##### Material supplied #####

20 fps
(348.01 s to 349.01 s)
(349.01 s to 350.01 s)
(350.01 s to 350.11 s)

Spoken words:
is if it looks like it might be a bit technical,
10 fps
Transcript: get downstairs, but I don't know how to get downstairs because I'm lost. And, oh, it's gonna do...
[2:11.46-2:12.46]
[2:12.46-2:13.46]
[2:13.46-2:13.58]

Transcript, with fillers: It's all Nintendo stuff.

#####
##### Material supplied #####

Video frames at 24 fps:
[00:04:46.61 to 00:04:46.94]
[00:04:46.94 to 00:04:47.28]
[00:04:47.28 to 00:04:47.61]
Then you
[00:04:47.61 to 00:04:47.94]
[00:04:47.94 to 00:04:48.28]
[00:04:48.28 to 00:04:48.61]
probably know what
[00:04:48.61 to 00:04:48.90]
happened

#####

◆ **Required work**
Extract each line holding the word "Transcript" from the records.

◆ **Result for this task**
Transcript: get downstairs, but I don't know how to get downstairs because I'm lost. And, oh, it's gonna do...
Transcript, with fillers: It's all Nintendo stuff.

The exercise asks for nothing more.